:: Given records ::

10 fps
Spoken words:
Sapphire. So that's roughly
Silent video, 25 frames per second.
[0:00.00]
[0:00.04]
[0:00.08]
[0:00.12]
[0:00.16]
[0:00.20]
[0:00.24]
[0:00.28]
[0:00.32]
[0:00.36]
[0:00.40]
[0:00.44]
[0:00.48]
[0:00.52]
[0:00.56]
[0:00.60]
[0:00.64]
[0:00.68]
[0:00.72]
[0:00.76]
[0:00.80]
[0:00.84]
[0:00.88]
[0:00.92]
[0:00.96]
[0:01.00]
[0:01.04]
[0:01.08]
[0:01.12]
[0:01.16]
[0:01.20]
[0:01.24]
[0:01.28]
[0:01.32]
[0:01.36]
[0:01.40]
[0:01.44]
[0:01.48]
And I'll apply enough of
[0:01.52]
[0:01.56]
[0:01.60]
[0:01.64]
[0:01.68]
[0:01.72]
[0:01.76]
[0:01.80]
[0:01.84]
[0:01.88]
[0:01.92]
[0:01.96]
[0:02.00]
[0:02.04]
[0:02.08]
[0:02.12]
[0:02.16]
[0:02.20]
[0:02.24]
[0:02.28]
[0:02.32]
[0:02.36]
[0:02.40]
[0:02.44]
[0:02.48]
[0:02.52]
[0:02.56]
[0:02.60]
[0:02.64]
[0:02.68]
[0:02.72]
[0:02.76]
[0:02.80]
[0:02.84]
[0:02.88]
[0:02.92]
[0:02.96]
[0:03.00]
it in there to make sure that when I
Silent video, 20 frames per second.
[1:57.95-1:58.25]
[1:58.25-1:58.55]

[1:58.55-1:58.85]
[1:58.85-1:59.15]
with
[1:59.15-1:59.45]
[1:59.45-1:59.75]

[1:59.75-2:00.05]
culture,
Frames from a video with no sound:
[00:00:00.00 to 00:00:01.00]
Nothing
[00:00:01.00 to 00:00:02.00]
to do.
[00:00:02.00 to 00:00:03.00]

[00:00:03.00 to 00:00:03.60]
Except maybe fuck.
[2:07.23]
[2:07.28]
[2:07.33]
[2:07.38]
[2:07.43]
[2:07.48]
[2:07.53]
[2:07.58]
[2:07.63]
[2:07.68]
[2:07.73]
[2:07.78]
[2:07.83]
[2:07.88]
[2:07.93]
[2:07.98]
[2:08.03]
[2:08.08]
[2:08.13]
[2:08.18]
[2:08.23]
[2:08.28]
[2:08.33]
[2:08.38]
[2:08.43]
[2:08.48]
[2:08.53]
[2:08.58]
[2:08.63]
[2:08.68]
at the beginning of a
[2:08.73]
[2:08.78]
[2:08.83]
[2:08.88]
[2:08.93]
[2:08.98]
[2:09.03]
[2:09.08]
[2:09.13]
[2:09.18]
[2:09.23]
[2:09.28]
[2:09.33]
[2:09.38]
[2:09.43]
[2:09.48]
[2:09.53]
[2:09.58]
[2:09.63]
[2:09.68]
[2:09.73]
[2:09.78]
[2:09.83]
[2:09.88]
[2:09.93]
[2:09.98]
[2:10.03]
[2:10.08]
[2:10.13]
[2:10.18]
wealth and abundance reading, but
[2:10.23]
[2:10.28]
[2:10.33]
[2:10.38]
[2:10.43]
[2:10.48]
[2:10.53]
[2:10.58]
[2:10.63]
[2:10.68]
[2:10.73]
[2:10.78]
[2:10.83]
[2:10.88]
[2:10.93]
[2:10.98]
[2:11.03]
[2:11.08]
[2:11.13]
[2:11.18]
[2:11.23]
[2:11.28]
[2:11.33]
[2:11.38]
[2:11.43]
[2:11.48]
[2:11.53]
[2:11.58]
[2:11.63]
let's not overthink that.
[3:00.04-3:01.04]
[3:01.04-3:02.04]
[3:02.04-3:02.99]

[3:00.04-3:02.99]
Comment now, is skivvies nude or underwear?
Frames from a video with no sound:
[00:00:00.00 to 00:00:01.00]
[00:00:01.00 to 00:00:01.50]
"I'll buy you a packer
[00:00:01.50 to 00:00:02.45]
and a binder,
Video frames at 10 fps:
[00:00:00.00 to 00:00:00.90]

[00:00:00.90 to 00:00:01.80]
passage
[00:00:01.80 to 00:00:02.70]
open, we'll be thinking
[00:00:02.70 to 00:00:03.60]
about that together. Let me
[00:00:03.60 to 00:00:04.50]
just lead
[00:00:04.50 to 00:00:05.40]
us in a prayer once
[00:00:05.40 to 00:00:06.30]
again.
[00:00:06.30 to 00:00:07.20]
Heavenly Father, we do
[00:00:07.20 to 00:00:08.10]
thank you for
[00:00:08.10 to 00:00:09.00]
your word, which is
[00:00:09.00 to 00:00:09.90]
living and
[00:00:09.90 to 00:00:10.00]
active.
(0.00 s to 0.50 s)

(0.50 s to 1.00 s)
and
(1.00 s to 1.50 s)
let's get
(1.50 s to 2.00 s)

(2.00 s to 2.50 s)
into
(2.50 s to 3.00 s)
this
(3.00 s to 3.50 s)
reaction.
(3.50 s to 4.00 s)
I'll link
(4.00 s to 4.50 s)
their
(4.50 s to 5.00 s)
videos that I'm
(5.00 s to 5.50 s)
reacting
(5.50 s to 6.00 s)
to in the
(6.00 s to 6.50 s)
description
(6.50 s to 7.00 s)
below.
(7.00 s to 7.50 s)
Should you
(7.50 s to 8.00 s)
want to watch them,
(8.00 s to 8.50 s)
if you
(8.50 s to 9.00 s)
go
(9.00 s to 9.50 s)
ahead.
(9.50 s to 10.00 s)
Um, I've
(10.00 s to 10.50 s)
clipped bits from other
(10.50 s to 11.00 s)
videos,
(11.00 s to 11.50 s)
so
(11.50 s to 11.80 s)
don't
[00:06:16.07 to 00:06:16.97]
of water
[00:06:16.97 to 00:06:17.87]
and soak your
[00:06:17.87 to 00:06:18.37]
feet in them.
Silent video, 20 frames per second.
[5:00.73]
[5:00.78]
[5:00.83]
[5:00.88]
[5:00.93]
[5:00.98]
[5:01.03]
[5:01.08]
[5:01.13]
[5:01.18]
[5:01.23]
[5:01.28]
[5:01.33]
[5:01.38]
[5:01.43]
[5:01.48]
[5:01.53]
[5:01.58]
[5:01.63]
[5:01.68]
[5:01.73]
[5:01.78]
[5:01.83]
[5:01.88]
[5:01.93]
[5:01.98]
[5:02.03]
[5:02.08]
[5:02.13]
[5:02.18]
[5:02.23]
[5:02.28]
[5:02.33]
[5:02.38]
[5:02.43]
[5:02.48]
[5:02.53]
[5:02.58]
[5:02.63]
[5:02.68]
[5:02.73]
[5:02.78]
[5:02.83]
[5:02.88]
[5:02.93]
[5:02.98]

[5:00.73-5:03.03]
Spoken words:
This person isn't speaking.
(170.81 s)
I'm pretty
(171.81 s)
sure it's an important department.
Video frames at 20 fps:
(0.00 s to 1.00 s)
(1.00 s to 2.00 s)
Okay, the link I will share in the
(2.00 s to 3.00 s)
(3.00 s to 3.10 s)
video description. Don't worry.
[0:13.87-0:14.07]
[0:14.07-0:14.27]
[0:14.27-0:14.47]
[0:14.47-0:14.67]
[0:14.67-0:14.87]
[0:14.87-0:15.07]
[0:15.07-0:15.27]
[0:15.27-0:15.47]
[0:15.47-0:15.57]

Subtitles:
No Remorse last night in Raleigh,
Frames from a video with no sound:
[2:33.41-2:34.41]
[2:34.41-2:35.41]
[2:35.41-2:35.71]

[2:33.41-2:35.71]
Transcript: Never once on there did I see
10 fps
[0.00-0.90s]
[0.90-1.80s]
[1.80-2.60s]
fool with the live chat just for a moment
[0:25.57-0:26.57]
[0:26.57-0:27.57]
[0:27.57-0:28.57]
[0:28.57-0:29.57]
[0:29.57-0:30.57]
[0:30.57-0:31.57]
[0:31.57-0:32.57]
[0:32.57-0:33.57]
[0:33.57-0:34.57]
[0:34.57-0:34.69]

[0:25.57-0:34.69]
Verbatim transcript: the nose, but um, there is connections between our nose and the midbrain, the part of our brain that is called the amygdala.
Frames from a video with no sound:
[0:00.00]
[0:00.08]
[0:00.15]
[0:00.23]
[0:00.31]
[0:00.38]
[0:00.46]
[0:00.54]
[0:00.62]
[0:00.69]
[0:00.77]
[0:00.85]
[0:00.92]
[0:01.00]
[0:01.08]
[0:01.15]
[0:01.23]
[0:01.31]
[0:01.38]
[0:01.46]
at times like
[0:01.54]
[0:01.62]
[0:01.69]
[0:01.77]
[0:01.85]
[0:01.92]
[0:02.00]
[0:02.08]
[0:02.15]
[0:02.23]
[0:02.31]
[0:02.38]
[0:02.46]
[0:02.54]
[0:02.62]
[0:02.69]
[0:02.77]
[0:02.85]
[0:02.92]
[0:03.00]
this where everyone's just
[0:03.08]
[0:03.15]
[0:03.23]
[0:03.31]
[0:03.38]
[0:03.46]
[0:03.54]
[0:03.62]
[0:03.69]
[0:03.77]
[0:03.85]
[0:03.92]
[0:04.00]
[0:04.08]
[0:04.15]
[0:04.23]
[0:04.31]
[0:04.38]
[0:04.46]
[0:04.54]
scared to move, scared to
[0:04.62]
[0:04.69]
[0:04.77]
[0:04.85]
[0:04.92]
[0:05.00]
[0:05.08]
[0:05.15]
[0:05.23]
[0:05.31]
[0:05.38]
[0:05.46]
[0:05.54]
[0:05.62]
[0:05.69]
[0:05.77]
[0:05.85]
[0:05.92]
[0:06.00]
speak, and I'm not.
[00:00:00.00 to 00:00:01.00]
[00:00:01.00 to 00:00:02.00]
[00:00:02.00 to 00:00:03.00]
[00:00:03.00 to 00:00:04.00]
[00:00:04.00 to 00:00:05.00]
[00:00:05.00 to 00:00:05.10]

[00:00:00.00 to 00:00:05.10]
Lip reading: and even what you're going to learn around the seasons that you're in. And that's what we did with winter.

:::

Restate word for word the lines above, beginning at the first one and ending at the line that carries "[1:58.55-1:58.85]".

10 fps
Spoken words:
Sapphire. So that's roughly
Silent video, 25 frames per second.
[0:00.00]
[0:00.04]
[0:00.08]
[0:00.12]
[0:00.16]
[0:00.20]
[0:00.24]
[0:00.28]
[0:00.32]
[0:00.36]
[0:00.40]
[0:00.44]
[0:00.48]
[0:00.52]
[0:00.56]
[0:00.60]
[0:00.64]
[0:00.68]
[0:00.72]
[0:00.76]
[0:00.80]
[0:00.84]
[0:00.88]
[0:00.92]
[0:00.96]
[0:01.00]
[0:01.04]
[0:01.08]
[0:01.12]
[0:01.16]
[0:01.20]
[0:01.24]
[0:01.28]
[0:01.32]
[0:01.36]
[0:01.40]
[0:01.44]
[0:01.48]
And I'll apply enough of
[0:01.52]
[0:01.56]
[0:01.60]
[0:01.64]
[0:01.68]
[0:01.72]
[0:01.76]
[0:01.80]
[0:01.84]
[0:01.88]
[0:01.92]
[0:01.96]
[0:02.00]
[0:02.04]
[0:02.08]
[0:02.12]
[0:02.16]
[0:02.20]
[0:02.24]
[0:02.28]
[0:02.32]
[0:02.36]
[0:02.40]
[0:02.44]
[0:02.48]
[0:02.52]
[0:02.56]
[0:02.60]
[0:02.64]
[0:02.68]
[0:02.72]
[0:02.76]
[0:02.80]
[0:02.84]
[0:02.88]
[0:02.92]
[0:02.96]
[0:03.00]
it in there to make sure that when I
Silent video, 20 frames per second.
[1:57.95-1:58.25]
[1:58.25-1:58.55]

[1:58.55-1:58.85]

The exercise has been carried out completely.